Wherein, the concrete steps of step 1 are:
Step 1-1: remove the user of scoring number of times lower than threshold k, wherein threshold k can regulate according to the situation of system scoring and the concrete fine degree detected;
Step 1-2: according to the principle rounded up, to mark not for integer discretize is carried out in the scoring of integer;
Step 1-3: by user ID, product IDs, user store the form of the score data of product according to tlv triple (u, p, v).
In described step 1, usual K value is 8.
In described step 2, the degree of confidence vector dimension of each user is inconsistent, adopts xml file to store.
The concrete steps of described step 3 are:
Step 3-1: the mean value and the variance that calculate every user's degree of confidence vector, at calculating mean value divided by square extent, obtain user's fiduciary level;
Step 3-2: by all users according to the arrangement of fiduciary level size ascending order, choose top n user, generates malice scoring user candidate list.
The concrete steps of described step 4 are:
Step 4-1: calculate a mean value of product scoring, this mean value is considered as the proper mass of product;
Step 4-2: in malice that calculation procedure 3 obtains scoring user candidate list, each user is for the proper mass irrelevance of each product, namely user is to the difference of the scoring of product and this product proper mass;
Step 4-3: calculate the proper mass irrelevance absolute value of each user to each product, then it is averaging, obtain the scoring irrelevance of this user;
Step 4-4: each user is carried out descending sort according to irrelevance of marking, chooses a front M user for the final user that maliciously marks, generates user list of maliciously marking.

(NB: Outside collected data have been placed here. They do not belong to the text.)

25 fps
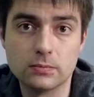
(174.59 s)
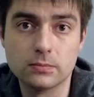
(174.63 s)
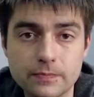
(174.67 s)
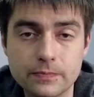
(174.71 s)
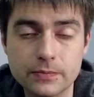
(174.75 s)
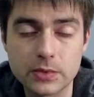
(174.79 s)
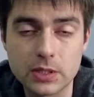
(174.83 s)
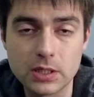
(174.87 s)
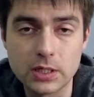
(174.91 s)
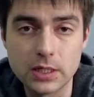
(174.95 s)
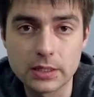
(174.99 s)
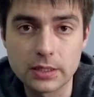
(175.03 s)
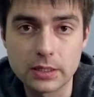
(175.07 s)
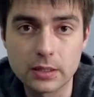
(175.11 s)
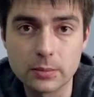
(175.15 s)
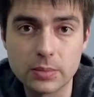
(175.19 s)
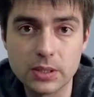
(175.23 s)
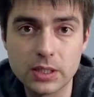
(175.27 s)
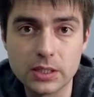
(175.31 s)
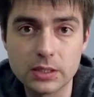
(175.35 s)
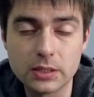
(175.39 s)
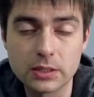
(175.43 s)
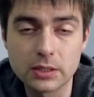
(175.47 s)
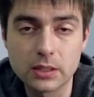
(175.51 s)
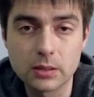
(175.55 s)
Для
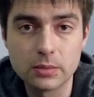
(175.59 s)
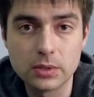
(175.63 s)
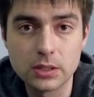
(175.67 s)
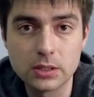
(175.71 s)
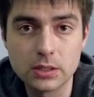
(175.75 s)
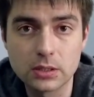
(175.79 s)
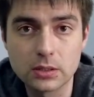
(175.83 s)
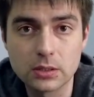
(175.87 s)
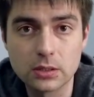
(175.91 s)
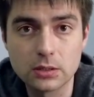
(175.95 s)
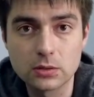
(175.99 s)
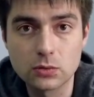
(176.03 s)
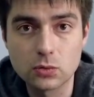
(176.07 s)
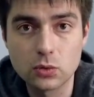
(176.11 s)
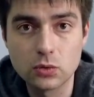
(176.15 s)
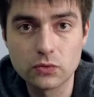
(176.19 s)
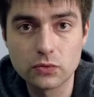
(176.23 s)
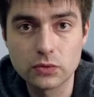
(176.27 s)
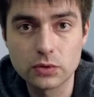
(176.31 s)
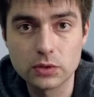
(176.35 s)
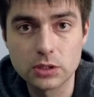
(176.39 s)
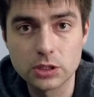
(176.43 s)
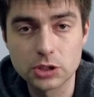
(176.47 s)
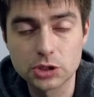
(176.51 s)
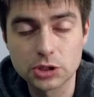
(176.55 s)
крепления кабельных лотков
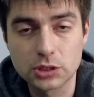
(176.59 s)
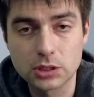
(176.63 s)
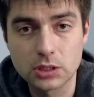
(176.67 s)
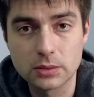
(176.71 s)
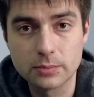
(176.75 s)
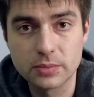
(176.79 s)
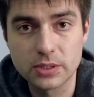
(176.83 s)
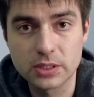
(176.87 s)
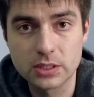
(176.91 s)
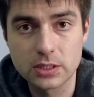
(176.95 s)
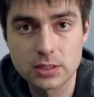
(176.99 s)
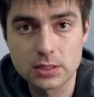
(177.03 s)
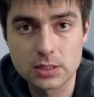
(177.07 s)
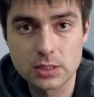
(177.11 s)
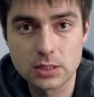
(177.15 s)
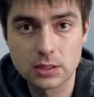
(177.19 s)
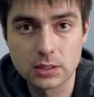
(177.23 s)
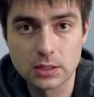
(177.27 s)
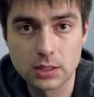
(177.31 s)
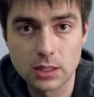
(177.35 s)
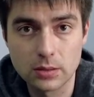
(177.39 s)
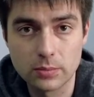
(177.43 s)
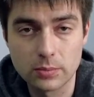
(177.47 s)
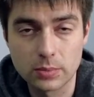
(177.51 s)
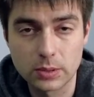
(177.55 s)
наша компания
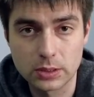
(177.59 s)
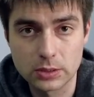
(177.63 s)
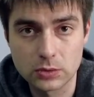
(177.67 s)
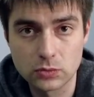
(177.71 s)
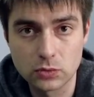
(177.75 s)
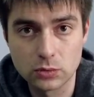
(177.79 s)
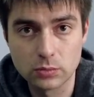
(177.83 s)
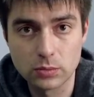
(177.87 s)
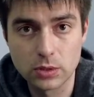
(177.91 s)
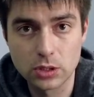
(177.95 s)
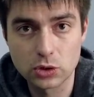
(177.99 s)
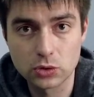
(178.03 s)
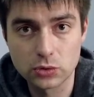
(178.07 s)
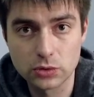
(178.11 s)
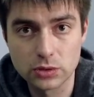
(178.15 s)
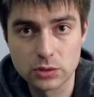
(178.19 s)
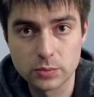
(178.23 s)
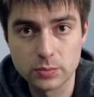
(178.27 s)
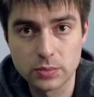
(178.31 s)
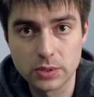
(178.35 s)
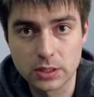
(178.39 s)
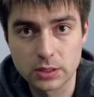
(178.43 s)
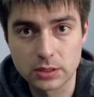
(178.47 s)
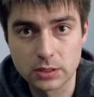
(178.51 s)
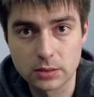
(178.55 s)
ЗНК производит большой
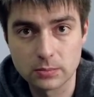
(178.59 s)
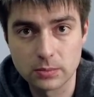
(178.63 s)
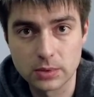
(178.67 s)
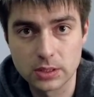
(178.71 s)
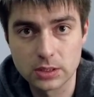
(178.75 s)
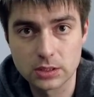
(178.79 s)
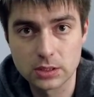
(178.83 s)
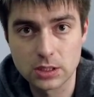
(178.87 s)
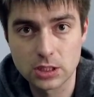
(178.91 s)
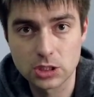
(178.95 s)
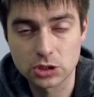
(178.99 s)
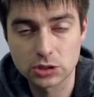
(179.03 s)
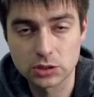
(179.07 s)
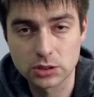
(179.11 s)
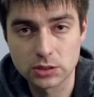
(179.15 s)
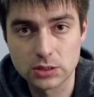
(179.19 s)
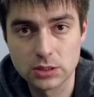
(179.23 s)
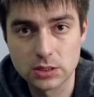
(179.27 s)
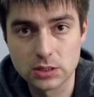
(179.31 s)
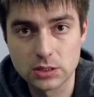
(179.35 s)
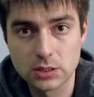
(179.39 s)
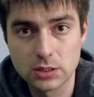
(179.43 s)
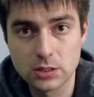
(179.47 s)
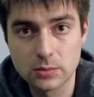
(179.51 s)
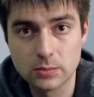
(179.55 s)
спектр монтажных
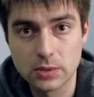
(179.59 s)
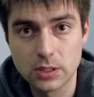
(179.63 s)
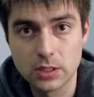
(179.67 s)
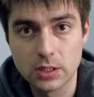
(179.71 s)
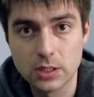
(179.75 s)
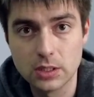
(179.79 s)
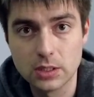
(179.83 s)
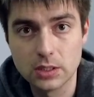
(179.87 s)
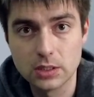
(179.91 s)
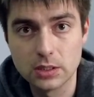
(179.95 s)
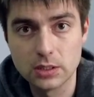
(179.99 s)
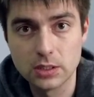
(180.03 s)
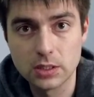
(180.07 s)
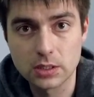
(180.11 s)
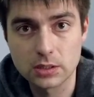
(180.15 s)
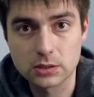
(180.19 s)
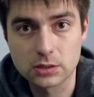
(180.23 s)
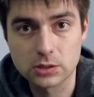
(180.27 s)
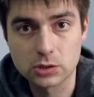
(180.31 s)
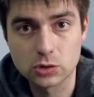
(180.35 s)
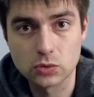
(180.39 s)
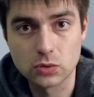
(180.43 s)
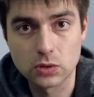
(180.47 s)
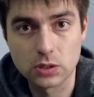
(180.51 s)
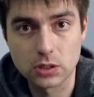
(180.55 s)
систем и
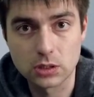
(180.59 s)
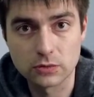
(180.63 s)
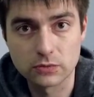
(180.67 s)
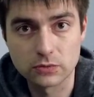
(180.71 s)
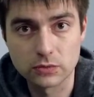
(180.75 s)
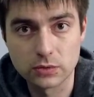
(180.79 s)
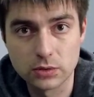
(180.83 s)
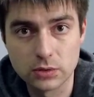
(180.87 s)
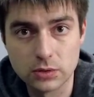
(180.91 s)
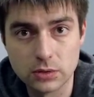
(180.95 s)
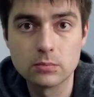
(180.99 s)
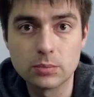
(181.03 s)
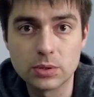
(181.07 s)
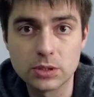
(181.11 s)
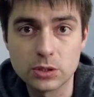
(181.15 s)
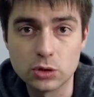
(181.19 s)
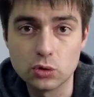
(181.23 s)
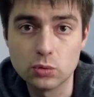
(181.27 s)
аксессуаров под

The present invention is based on user's scoring to detect, eliminate the complicated procedures of forming of process text on the one hand, improve detection efficiency, be applicable to nearly all evaluation system, first detect malice scoring user Candidate Set on the other hand, again secondary detection is carried out to the user in Candidate Set, this operation makes the present invention greatly improve in identification accuracy, and especially in user marks number Realistic Evaluation system that and malice mark number of users relative to all number of users ratio little less of the total ratio of product, Detection results is very outstanding.
Accompanying drawing explanation
Fig. 1 is a kind of process flow diagram being applicable to the method for detection of malicious scoring user in large scale community media system provided by the invention.
Fig. 2 is the processing flow chart of generation user degree of confidence vector provided by the invention.
Fig. 3 is the process flow diagram that User reliability provided by the invention calculates and malice scoring user candidate list generates.
Fig. 4 provided by the inventionly resequences to malice user's candidate list of mark according to user's scoring in malice scoring user candidate list and product proper mass departure degree, obtains final malice and to mark the process flow diagram of user.
Embodiment
For making the object, technical solutions and advantages of the present invention clearly understand, below in conjunction with specific embodiment, and with reference to accompanying drawing, the present invention is described in more detail.
Below in conjunction with accompanying drawing, the present invention is described in detail, be to be noted that described example is only intended to be convenient to the understanding of the present invention, and any restriction effect is not play to it.
The present invention propose based on malice scoring user detection method in the Social Media of scoring behavior cluster, overall procedure is as shown in Figure 1.
Step 1 is data preprocessing module.The raw data inputted system is carried out pre-service by this module, filtering noise data, and carries out discrete integer to score data, and pretreated data are the input of feature extraction operation in step S2.
Step 2 is user's confidence calculations module.This module carries out scoring cluster to through the pretreated data of step S1, calculates user's degree of confidence vector, the input data that user's degree of confidence will be extracted as secondary characteristics in step S3 according to the ratio of comforming of cluster size.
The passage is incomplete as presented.